The world’s supply of one type of mouse mutation available for research increased nearly tenfold with a recent transfer from the UT Southwestern Medical Center laboratory of Nobel Laureate Dr. Bruce Beutler to a repository supported by the National Institutes of Health (NIH) – a significant contribution that will help further medical and scientific discoveries. The induced (man-made) germline mouse mutations developed in Dr. Beutler’s UT Southwestern laboratory are critical to support genetic research in all mammals, including humans. Germline DNA is the genetic material in egg and sperm cells.
Dr. Beutler, Director of the Center for the Genetics of Host Defense at UT Southwestern, transferred the samples to the NIH-supported Mutant Mouse Resource and Research Centers (MMRRC), which collects, distributes, and flash-freezes scientifically valuable, genetically engineered mouse strains and cell lines. The repository, which makes these samples available to researchers worldwide, provides academic researchers with unique genetic models that are unavailable commercially. UT Southwestern President Dr. Daniel K. Podolsky hailed the transfer as part of the institution’s bench-to-bedside priority to translate scientific advances into lifesaving, improved patient care.
“There are many striking similarities between the genomes of the mouse and human, such that some genes have the same effects in both species. This contribution will make these powerful resources available to investigators worldwide to accelerate the discovery of new treatments and means of disease prevention,” said Dr. Podolsky, who holds the Philip O’Bryan Montgomery, Jr., M.D. Distinguished Presidential Chair in Academic Administration, and the Doris and Bryan Wildenthal Distinguished Chair in Medical Science.

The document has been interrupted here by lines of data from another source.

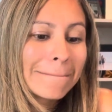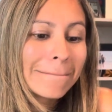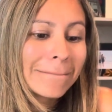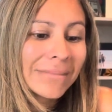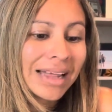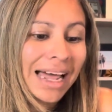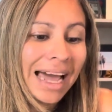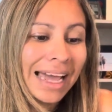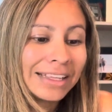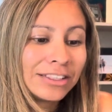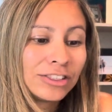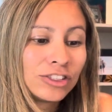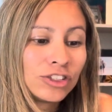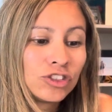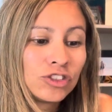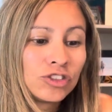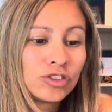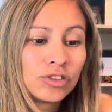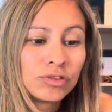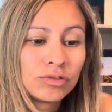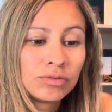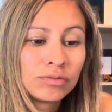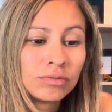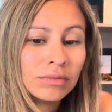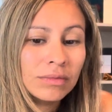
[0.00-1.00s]
I
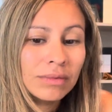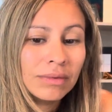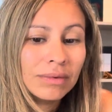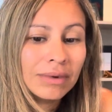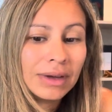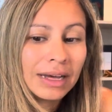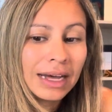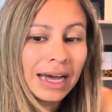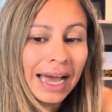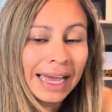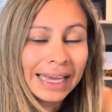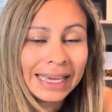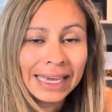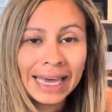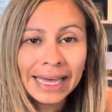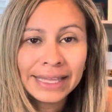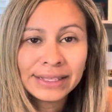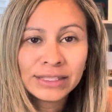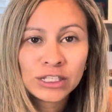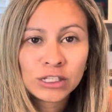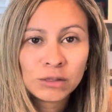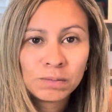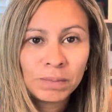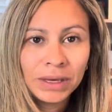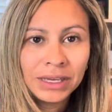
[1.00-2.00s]
I can
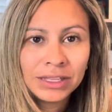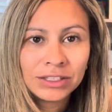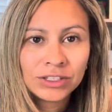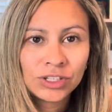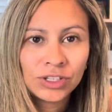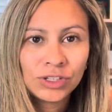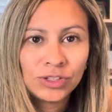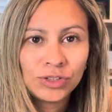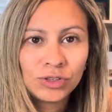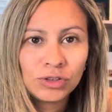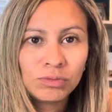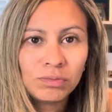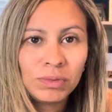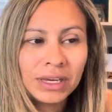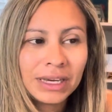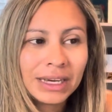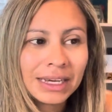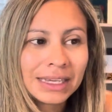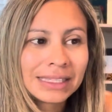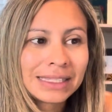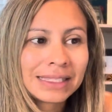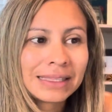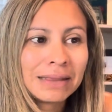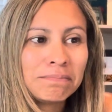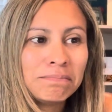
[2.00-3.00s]
speak to you
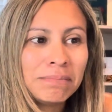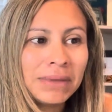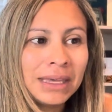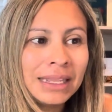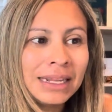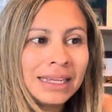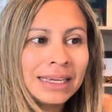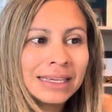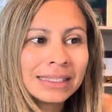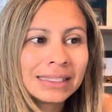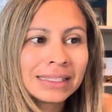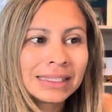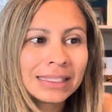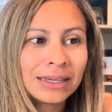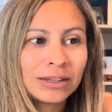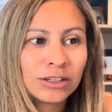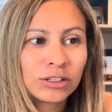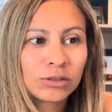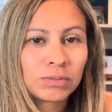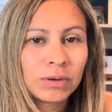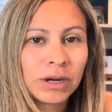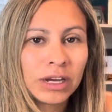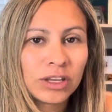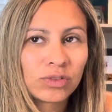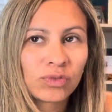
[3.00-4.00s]
because the median sales
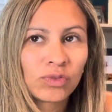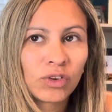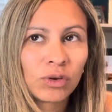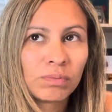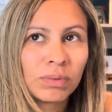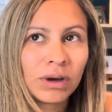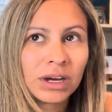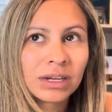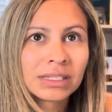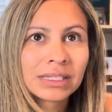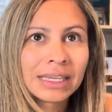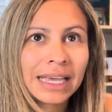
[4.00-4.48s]
price for BucksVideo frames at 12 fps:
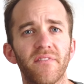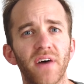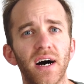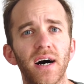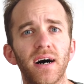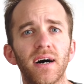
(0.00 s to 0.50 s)

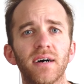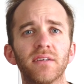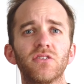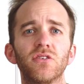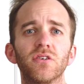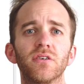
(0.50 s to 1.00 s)
far
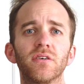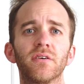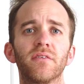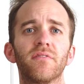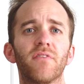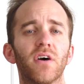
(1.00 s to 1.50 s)

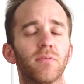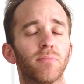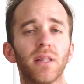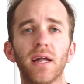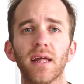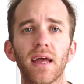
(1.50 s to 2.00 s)
to find
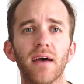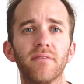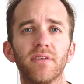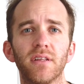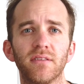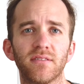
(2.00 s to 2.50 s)
plenty of
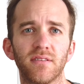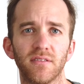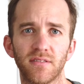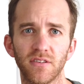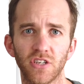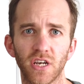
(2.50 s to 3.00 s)
evidence that
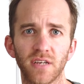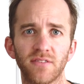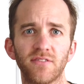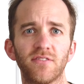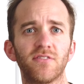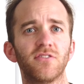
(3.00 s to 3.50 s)

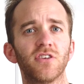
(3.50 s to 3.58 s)
suggests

“We are proud that this work has been done on our campus, and we expect that sharing this scientific resource will exert far-ranging impacts across the fields of science and medicine.” The estimated 175,000 mutations, cryopreserved in mouse sperm, represent nearly 90 percent of the man-made germline mutations available worldwide, said Dr. Beutler, also Professor of Immunology, a Regental Professor, and holder of the Raymond and Ellen Willie Distinguished Chair in Cancer Research, in Honor of Laverne and Raymond Willie, Sr. The mutations are found in 21,000 genes and include more than 16,000 characterized as “probably null,” which to scientists and geneticists means the gene in question is essentially inactivated.

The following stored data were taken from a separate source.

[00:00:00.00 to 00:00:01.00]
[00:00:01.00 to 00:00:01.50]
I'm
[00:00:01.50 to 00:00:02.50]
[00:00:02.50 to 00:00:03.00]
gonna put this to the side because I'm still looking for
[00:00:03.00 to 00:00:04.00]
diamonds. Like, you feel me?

“Thousands of these null mutations – which are usually equivalent to a knockout model – are not available from any other source,” Dr. Beutler said. Dr. Beutler’s UTSW laboratory was designed for high-throughput mutagenesis and phenotyping, meaning identification of genetic traits based on the interaction of genetics and the environment. The approximately 175,000 transferred mutations are part of the current mutation tally surpassing 265,000 logged on his laboratory’s Mutagenetix website, Dr. Beutler said. Professor Chris Goodnow of the Garvan Institute of Medical Research in Sidney, Australia – a close collaborator of Dr. Beutler and co-recipient of funding from the NIH’s National Institute of Allergy and Infectious Diseases (NIAID) – archived an additional 91,000 induced mutations, which are viewable at the Australian Phenomics Facility.

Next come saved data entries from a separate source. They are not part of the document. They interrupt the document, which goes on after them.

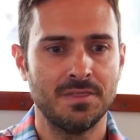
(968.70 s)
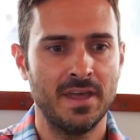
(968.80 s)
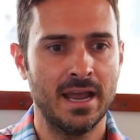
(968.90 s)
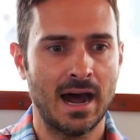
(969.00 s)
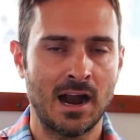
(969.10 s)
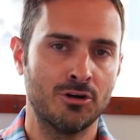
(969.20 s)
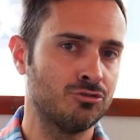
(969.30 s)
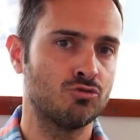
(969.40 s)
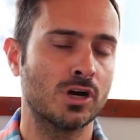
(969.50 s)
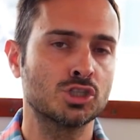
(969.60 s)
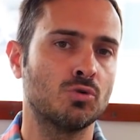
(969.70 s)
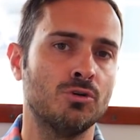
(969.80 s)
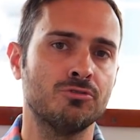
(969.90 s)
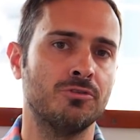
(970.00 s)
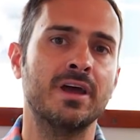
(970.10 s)
They are
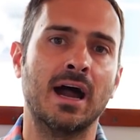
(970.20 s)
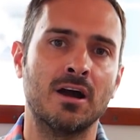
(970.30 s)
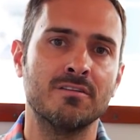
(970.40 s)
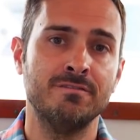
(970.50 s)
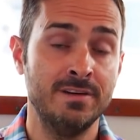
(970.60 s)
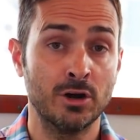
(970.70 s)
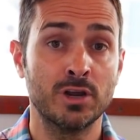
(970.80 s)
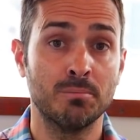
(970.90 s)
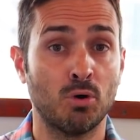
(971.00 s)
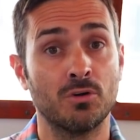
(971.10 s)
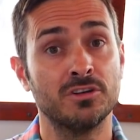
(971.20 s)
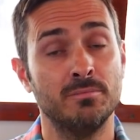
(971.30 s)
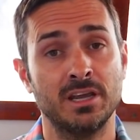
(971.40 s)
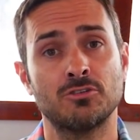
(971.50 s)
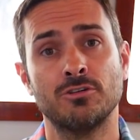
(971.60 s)
structural, so they are very important to
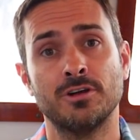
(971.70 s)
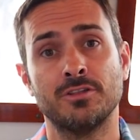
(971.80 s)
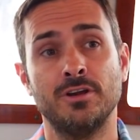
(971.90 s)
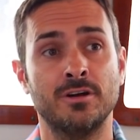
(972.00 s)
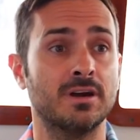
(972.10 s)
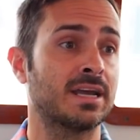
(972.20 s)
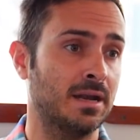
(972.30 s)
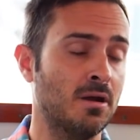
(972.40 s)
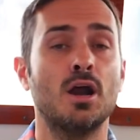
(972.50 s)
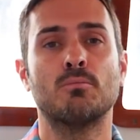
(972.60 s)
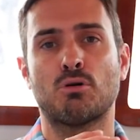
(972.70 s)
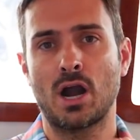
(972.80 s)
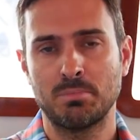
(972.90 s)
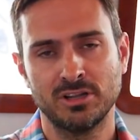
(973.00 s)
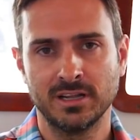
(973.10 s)
make sure that they're, again,
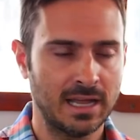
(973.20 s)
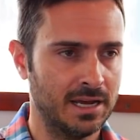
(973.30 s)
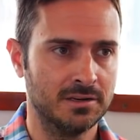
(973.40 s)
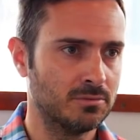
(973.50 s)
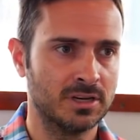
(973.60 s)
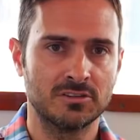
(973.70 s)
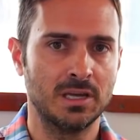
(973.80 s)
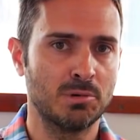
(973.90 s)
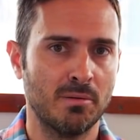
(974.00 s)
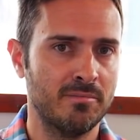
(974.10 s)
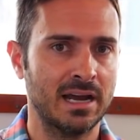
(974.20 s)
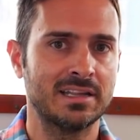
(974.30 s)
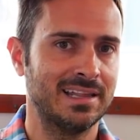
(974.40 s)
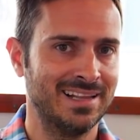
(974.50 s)
properly aligned. We just keep coming back to that.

In addition to receiving primary funding from the NIAID, Dr. Beutler also received generous support from several sources, including the Kent and JoAnn Foster Family Foundation for the five-year effort that resulted in creating and characterizing the mutations. The mutagenesis project grew out of his Nobel-prize winning research done at UT Southwestern from 1993 to 1998 exploring the genetics of host defense, meaning when the host, or body, recognizes and responds to infection. One line of defense is the body’s innate immune response, which is launched against newly encountered pathogens.
A desire to find and understand all the genes and mutations involved in innate immunity led Dr. Beutler to create the Mutagenetix database to characterize every mutation responsible for immune abnormalities in mice and, ultimately, in humans. “We are continuing to generate, index, and preserve close to 2,000 new mutations each week, and we would like all of the scientific community to benefit from them,” Dr. Beutler said.